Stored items
==*==
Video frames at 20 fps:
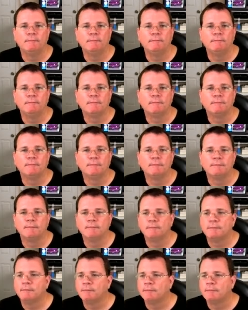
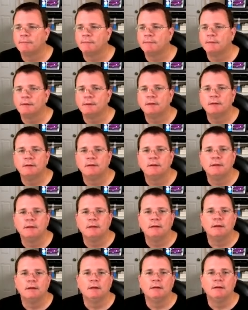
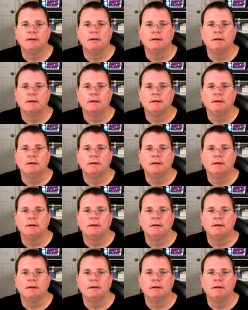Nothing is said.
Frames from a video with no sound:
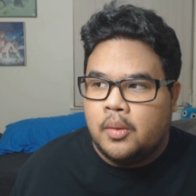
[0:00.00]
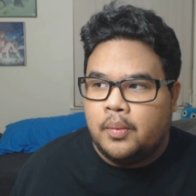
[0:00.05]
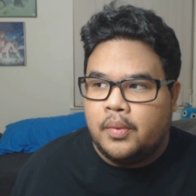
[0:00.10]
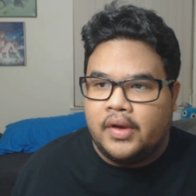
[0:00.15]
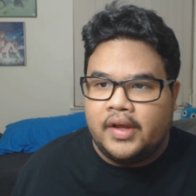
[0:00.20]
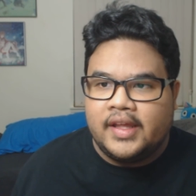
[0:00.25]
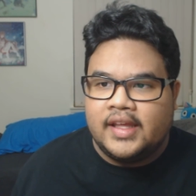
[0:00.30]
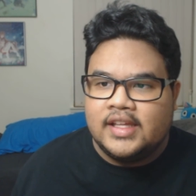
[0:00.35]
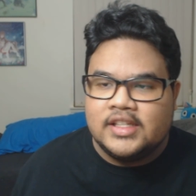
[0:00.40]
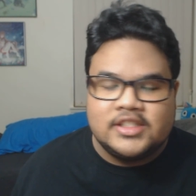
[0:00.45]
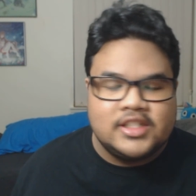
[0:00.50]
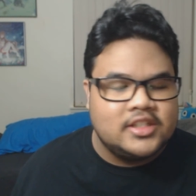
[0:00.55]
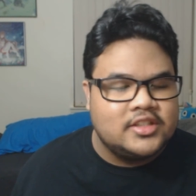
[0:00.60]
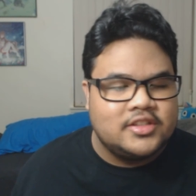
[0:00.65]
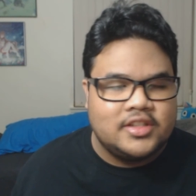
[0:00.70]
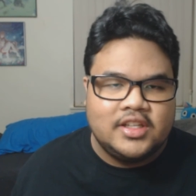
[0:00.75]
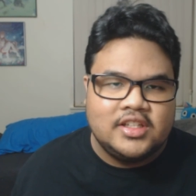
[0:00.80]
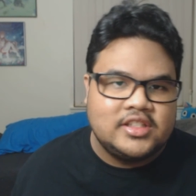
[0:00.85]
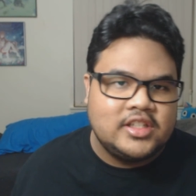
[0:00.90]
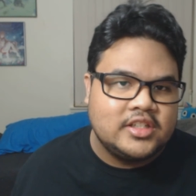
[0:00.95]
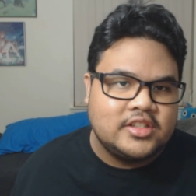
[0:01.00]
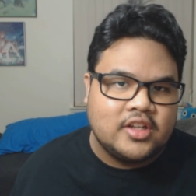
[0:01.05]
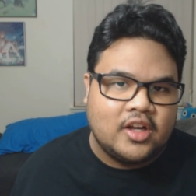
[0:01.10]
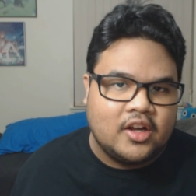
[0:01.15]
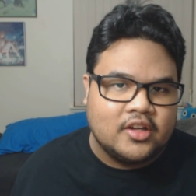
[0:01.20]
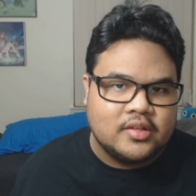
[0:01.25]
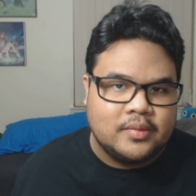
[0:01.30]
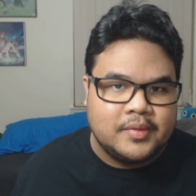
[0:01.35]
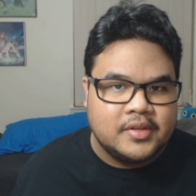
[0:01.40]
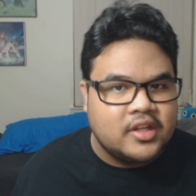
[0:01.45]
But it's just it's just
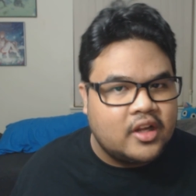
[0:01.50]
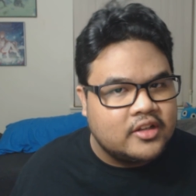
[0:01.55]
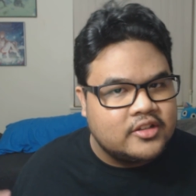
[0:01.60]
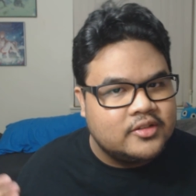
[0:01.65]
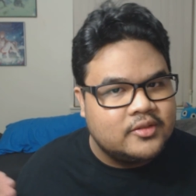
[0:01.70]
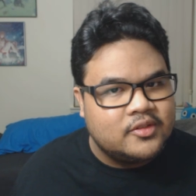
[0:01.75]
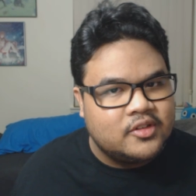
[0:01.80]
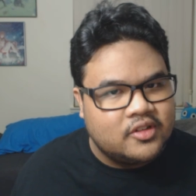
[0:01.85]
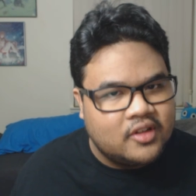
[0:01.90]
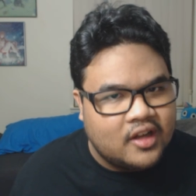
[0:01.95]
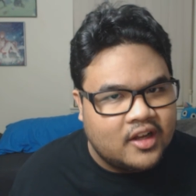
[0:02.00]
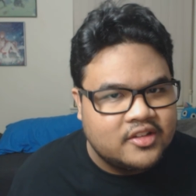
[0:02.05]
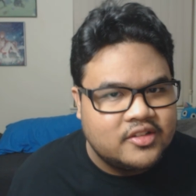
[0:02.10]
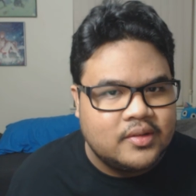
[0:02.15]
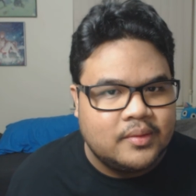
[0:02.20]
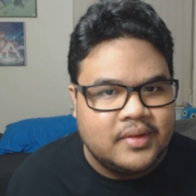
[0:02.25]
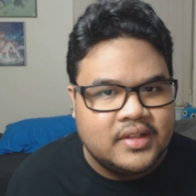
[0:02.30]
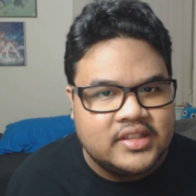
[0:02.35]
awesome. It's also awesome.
==*==
> Exercise details
Make an exact copy of the data above, pictures excluded.

> Your response
Video frames at 20 fps:
Nothing is said.
Frames from a video with no sound:
[0:00.00]
[0:00.05]
[0:00.10]
[0:00.15]
[0:00.20]
[0:00.25]
[0:00.30]
[0:00.35]
[0:00.40]
[0:00.45]
[0:00.50]
[0:00.55]
[0:00.60]
[0:00.65]
[0:00.70]
[0:00.75]
[0:00.80]
[0:00.85]
[0:00.90]
[0:00.95]
[0:01.00]
[0:01.05]
[0:01.10]
[0:01.15]
[0:01.20]
[0:01.25]
[0:01.30]
[0:01.35]
[0:01.40]
[0:01.45]
But it's just it's just
[0:01.50]
[0:01.55]
[0:01.60]
[0:01.65]
[0:01.70]
[0:01.75]
[0:01.80]
[0:01.85]
[0:01.90]
[0:01.95]
[0:02.00]
[0:02.05]
[0:02.10]
[0:02.15]
[0:02.20]
[0:02.25]
[0:02.30]
[0:02.35]
awesome. It's also awesome.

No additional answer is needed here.